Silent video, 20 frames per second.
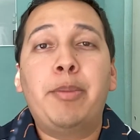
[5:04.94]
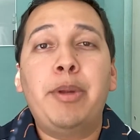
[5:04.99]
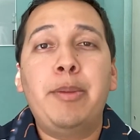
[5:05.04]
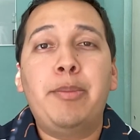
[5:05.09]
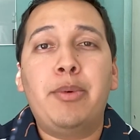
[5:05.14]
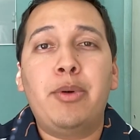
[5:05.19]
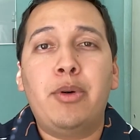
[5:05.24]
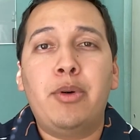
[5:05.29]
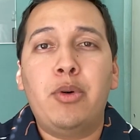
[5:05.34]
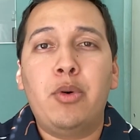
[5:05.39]

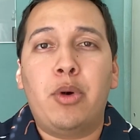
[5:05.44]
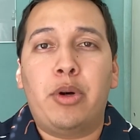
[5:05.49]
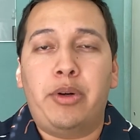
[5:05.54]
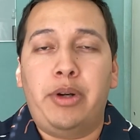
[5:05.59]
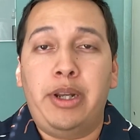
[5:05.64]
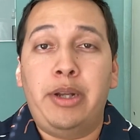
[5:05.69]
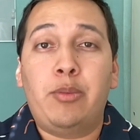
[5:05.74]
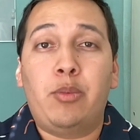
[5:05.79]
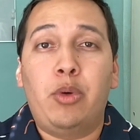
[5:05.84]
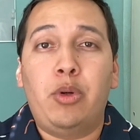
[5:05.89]
people who
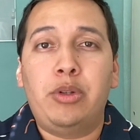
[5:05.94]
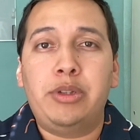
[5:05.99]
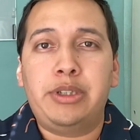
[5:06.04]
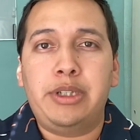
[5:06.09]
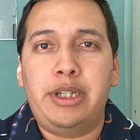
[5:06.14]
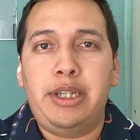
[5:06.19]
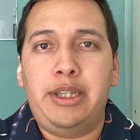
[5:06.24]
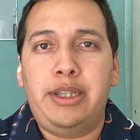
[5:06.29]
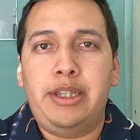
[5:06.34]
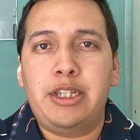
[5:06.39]
are
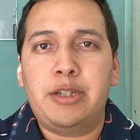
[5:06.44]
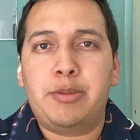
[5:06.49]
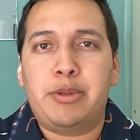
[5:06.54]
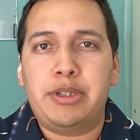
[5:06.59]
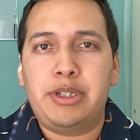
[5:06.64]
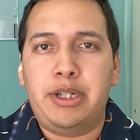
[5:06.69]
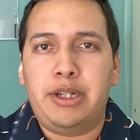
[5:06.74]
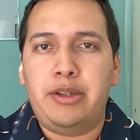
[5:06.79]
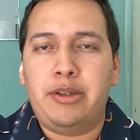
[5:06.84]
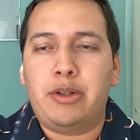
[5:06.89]
enrolled in this
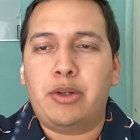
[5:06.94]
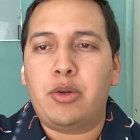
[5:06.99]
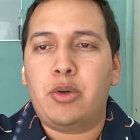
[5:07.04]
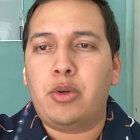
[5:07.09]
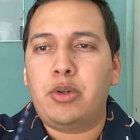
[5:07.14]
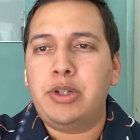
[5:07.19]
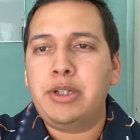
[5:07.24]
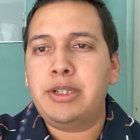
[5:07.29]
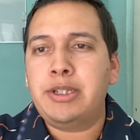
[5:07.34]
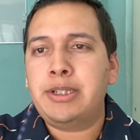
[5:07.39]
particular
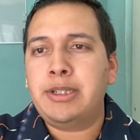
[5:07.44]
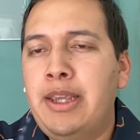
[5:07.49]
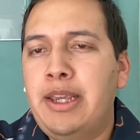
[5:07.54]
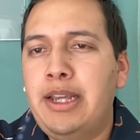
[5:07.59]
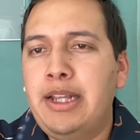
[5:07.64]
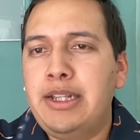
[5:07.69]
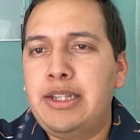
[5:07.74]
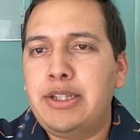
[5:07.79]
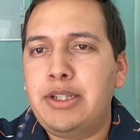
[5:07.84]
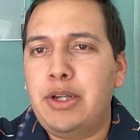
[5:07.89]
course.
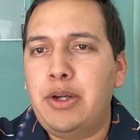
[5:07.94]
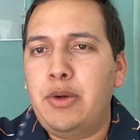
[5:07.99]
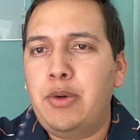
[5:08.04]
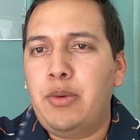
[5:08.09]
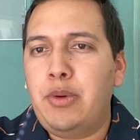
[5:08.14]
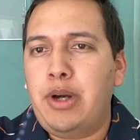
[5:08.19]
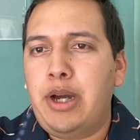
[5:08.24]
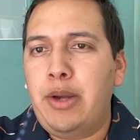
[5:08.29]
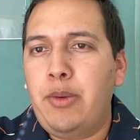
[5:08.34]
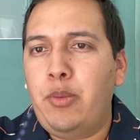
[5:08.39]
And
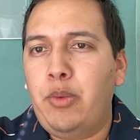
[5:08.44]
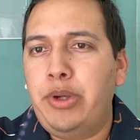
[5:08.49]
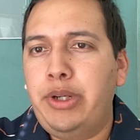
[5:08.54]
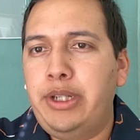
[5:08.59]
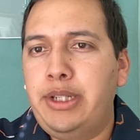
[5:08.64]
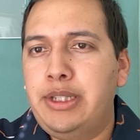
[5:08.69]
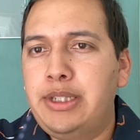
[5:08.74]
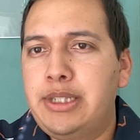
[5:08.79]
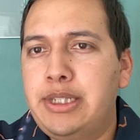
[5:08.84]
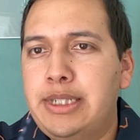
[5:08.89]
so I
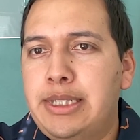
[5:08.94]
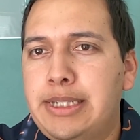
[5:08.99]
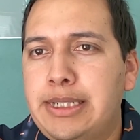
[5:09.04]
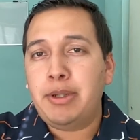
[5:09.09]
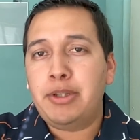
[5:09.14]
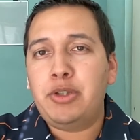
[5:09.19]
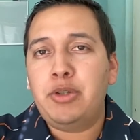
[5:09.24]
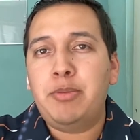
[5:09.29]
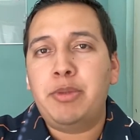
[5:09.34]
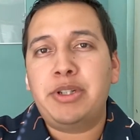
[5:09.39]
wouldn't
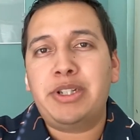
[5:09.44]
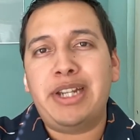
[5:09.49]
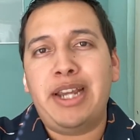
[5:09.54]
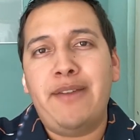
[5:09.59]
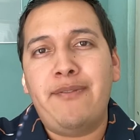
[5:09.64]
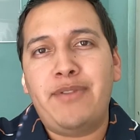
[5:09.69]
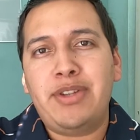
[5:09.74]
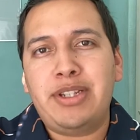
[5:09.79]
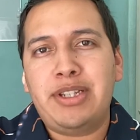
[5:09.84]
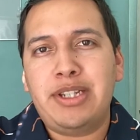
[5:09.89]
put too much
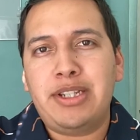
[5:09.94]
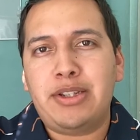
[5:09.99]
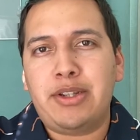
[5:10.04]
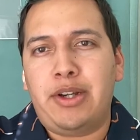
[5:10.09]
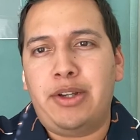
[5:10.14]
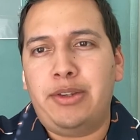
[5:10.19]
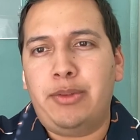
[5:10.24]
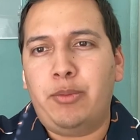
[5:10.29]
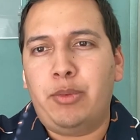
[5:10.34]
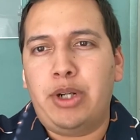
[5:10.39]
emphasis
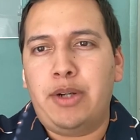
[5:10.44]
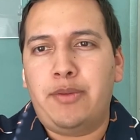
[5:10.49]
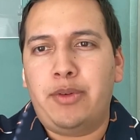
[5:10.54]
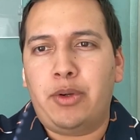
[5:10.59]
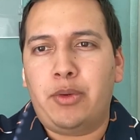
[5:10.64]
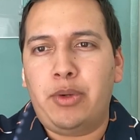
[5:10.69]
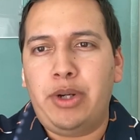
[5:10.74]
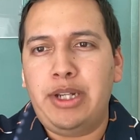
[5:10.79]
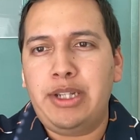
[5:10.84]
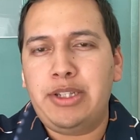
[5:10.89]
on whatever
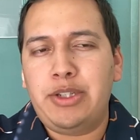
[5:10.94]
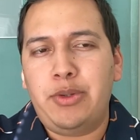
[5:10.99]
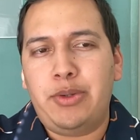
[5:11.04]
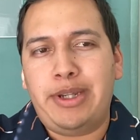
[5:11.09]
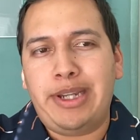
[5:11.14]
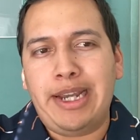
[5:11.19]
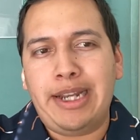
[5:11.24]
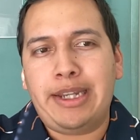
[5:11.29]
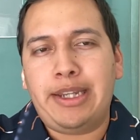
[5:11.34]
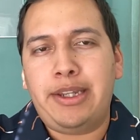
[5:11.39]
grades you
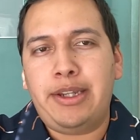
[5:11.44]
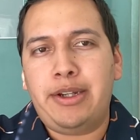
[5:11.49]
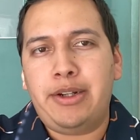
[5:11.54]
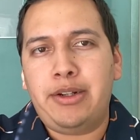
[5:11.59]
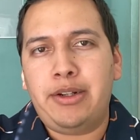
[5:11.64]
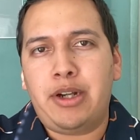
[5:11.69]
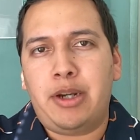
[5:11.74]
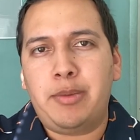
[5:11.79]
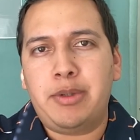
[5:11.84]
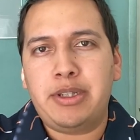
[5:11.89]
get
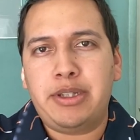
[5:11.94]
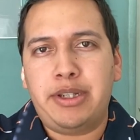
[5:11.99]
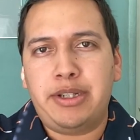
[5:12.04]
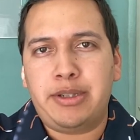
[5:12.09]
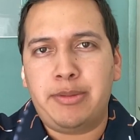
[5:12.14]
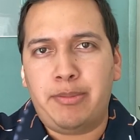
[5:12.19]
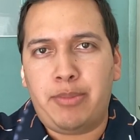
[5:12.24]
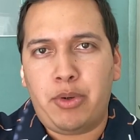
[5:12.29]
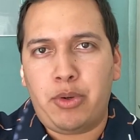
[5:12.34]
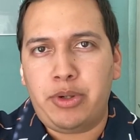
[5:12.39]
here. Obviously
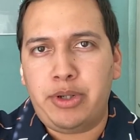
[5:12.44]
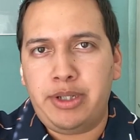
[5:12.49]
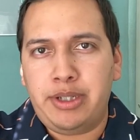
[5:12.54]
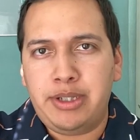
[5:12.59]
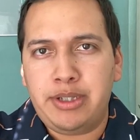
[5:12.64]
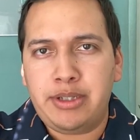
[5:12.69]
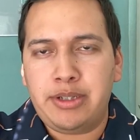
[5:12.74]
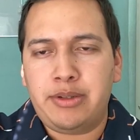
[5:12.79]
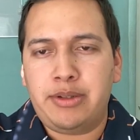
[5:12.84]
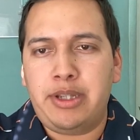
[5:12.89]
it's
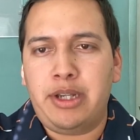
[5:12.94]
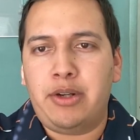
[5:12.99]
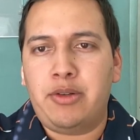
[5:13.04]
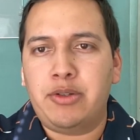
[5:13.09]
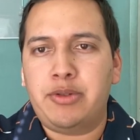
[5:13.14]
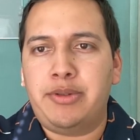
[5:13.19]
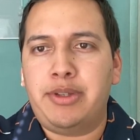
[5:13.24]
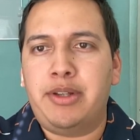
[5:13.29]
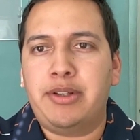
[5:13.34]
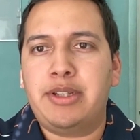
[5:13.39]
important, that
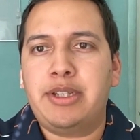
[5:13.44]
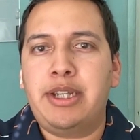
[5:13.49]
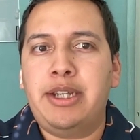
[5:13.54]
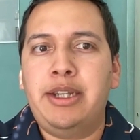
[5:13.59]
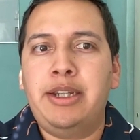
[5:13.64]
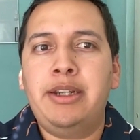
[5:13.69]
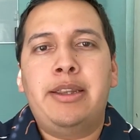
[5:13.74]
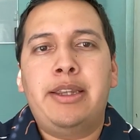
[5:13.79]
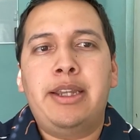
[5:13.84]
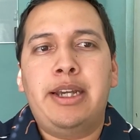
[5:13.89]
goes without
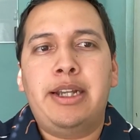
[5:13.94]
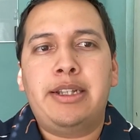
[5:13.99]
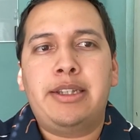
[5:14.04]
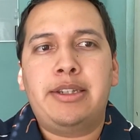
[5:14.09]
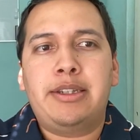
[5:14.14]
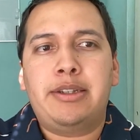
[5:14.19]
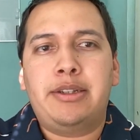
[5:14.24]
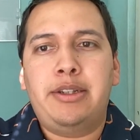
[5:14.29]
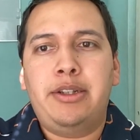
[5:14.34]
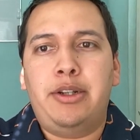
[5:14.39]
saying,
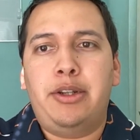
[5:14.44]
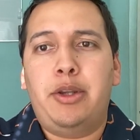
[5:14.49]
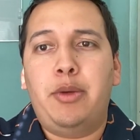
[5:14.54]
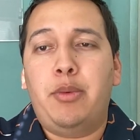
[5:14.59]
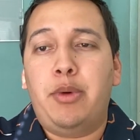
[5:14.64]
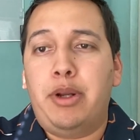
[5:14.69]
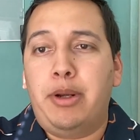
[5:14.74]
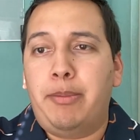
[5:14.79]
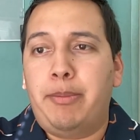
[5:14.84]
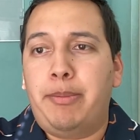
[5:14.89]
that, you know, you
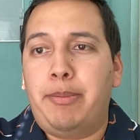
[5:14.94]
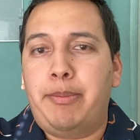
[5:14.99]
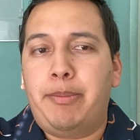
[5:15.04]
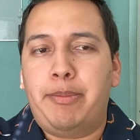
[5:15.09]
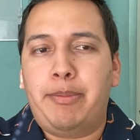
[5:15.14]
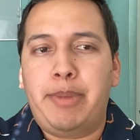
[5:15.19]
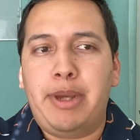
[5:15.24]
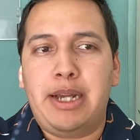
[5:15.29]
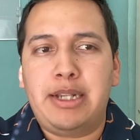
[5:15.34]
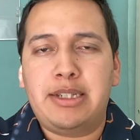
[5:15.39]
want
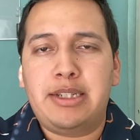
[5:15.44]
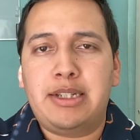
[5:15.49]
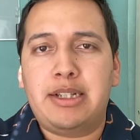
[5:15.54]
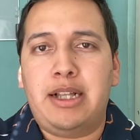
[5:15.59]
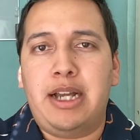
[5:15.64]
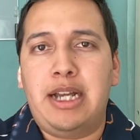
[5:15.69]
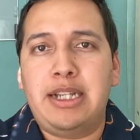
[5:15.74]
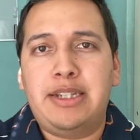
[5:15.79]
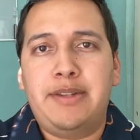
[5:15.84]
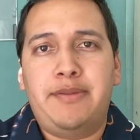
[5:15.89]
to pass this
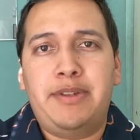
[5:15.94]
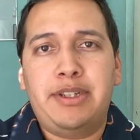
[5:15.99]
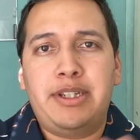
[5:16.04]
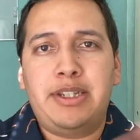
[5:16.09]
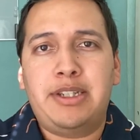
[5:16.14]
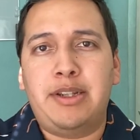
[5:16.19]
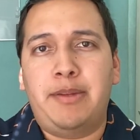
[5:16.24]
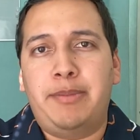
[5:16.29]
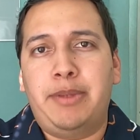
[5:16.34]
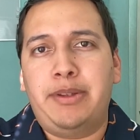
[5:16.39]
class if this
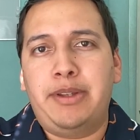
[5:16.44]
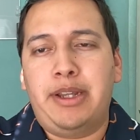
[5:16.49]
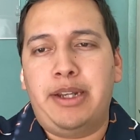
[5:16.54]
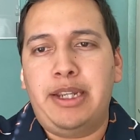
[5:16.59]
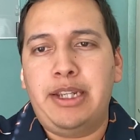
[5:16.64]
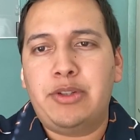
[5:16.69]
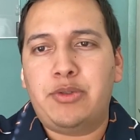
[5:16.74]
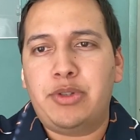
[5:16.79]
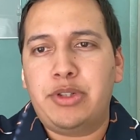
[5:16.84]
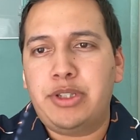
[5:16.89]
is something
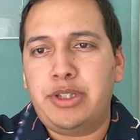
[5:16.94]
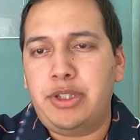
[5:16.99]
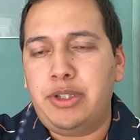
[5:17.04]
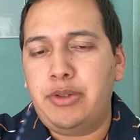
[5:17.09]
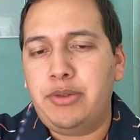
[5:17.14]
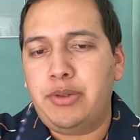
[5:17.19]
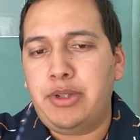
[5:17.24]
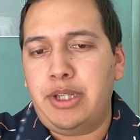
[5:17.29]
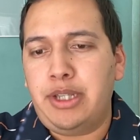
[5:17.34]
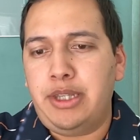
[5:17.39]
that interests
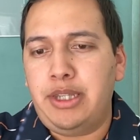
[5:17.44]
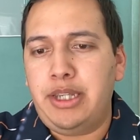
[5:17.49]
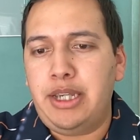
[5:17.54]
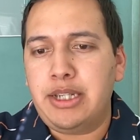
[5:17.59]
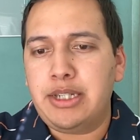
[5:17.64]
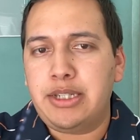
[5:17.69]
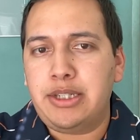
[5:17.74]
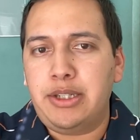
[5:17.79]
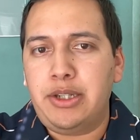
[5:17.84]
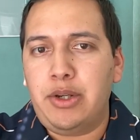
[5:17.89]
you in the
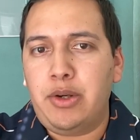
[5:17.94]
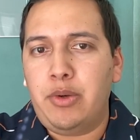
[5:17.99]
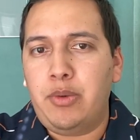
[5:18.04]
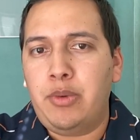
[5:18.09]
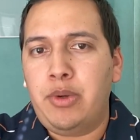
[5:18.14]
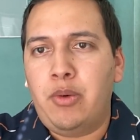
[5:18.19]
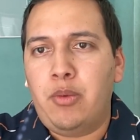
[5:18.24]
SEO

▶ _Problem statement_
Without including any pictures, print each record exactly.

▶ _Answer section_
Silent video, 20 frames per second.
[5:04.94]
[5:04.99]
[5:05.04]
[5:05.09]
[5:05.14]
[5:05.19]
[5:05.24]
[5:05.29]
[5:05.34]
[5:05.39]

[5:05.44]
[5:05.49]
[5:05.54]
[5:05.59]
[5:05.64]
[5:05.69]
[5:05.74]
[5:05.79]
[5:05.84]
[5:05.89]
people who
[5:05.94]
[5:05.99]
[5:06.04]
[5:06.09]
[5:06.14]
[5:06.19]
[5:06.24]
[5:06.29]
[5:06.34]
[5:06.39]
are
[5:06.44]
[5:06.49]
[5:06.54]
[5:06.59]
[5:06.64]
[5:06.69]
[5:06.74]
[5:06.79]
[5:06.84]
[5:06.89]
enrolled in this
[5:06.94]
[5:06.99]
[5:07.04]
[5:07.09]
[5:07.14]
[5:07.19]
[5:07.24]
[5:07.29]
[5:07.34]
[5:07.39]
particular
[5:07.44]
[5:07.49]
[5:07.54]
[5:07.59]
[5:07.64]
[5:07.69]
[5:07.74]
[5:07.79]
[5:07.84]
[5:07.89]
course.
[5:07.94]
[5:07.99]
[5:08.04]
[5:08.09]
[5:08.14]
[5:08.19]
[5:08.24]
[5:08.29]
[5:08.34]
[5:08.39]
And
[5:08.44]
[5:08.49]
[5:08.54]
[5:08.59]
[5:08.64]
[5:08.69]
[5:08.74]
[5:08.79]
[5:08.84]
[5:08.89]
so I
[5:08.94]
[5:08.99]
[5:09.04]
[5:09.09]
[5:09.14]
[5:09.19]
[5:09.24]
[5:09.29]
[5:09.34]
[5:09.39]
wouldn't
[5:09.44]
[5:09.49]
[5:09.54]
[5:09.59]
[5:09.64]
[5:09.69]
[5:09.74]
[5:09.79]
[5:09.84]
[5:09.89]
put too much
[5:09.94]
[5:09.99]
[5:10.04]
[5:10.09]
[5:10.14]
[5:10.19]
[5:10.24]
[5:10.29]
[5:10.34]
[5:10.39]
emphasis
[5:10.44]
[5:10.49]
[5:10.54]
[5:10.59]
[5:10.64]
[5:10.69]
[5:10.74]
[5:10.79]
[5:10.84]
[5:10.89]
on whatever
[5:10.94]
[5:10.99]
[5:11.04]
[5:11.09]
[5:11.14]
[5:11.19]
[5:11.24]
[5:11.29]
[5:11.34]
[5:11.39]
grades you
[5:11.44]
[5:11.49]
[5:11.54]
[5:11.59]
[5:11.64]
[5:11.69]
[5:11.74]
[5:11.79]
[5:11.84]
[5:11.89]
get
[5:11.94]
[5:11.99]
[5:12.04]
[5:12.09]
[5:12.14]
[5:12.19]
[5:12.24]
[5:12.29]
[5:12.34]
[5:12.39]
here. Obviously
[5:12.44]
[5:12.49]
[5:12.54]
[5:12.59]
[5:12.64]
[5:12.69]
[5:12.74]
[5:12.79]
[5:12.84]
[5:12.89]
it's
[5:12.94]
[5:12.99]
[5:13.04]
[5:13.09]
[5:13.14]
[5:13.19]
[5:13.24]
[5:13.29]
[5:13.34]
[5:13.39]
important, that
[5:13.44]
[5:13.49]
[5:13.54]
[5:13.59]
[5:13.64]
[5:13.69]
[5:13.74]
[5:13.79]
[5:13.84]
[5:13.89]
goes without
[5:13.94]
[5:13.99]
[5:14.04]
[5:14.09]
[5:14.14]
[5:14.19]
[5:14.24]
[5:14.29]
[5:14.34]
[5:14.39]
saying,
[5:14.44]
[5:14.49]
[5:14.54]
[5:14.59]
[5:14.64]
[5:14.69]
[5:14.74]
[5:14.79]
[5:14.84]
[5:14.89]
that, you know, you
[5:14.94]
[5:14.99]
[5:15.04]
[5:15.09]
[5:15.14]
[5:15.19]
[5:15.24]
[5:15.29]
[5:15.34]
[5:15.39]
want
[5:15.44]
[5:15.49]
[5:15.54]
[5:15.59]
[5:15.64]
[5:15.69]
[5:15.74]
[5:15.79]
[5:15.84]
[5:15.89]
to pass this
[5:15.94]
[5:15.99]
[5:16.04]
[5:16.09]
[5:16.14]
[5:16.19]
[5:16.24]
[5:16.29]
[5:16.34]
[5:16.39]
class if this
[5:16.44]
[5:16.49]
[5:16.54]
[5:16.59]
[5:16.64]
[5:16.69]
[5:16.74]
[5:16.79]
[5:16.84]
[5:16.89]
is something
[5:16.94]
[5:16.99]
[5:17.04]
[5:17.09]
[5:17.14]
[5:17.19]
[5:17.24]
[5:17.29]
[5:17.34]
[5:17.39]
that interests
[5:17.44]
[5:17.49]
[5:17.54]
[5:17.59]
[5:17.64]
[5:17.69]
[5:17.74]
[5:17.79]
[5:17.84]
[5:17.89]
you in the
[5:17.94]
[5:17.99]
[5:18.04]
[5:18.09]
[5:18.14]
[5:18.19]
[5:18.24]
SEO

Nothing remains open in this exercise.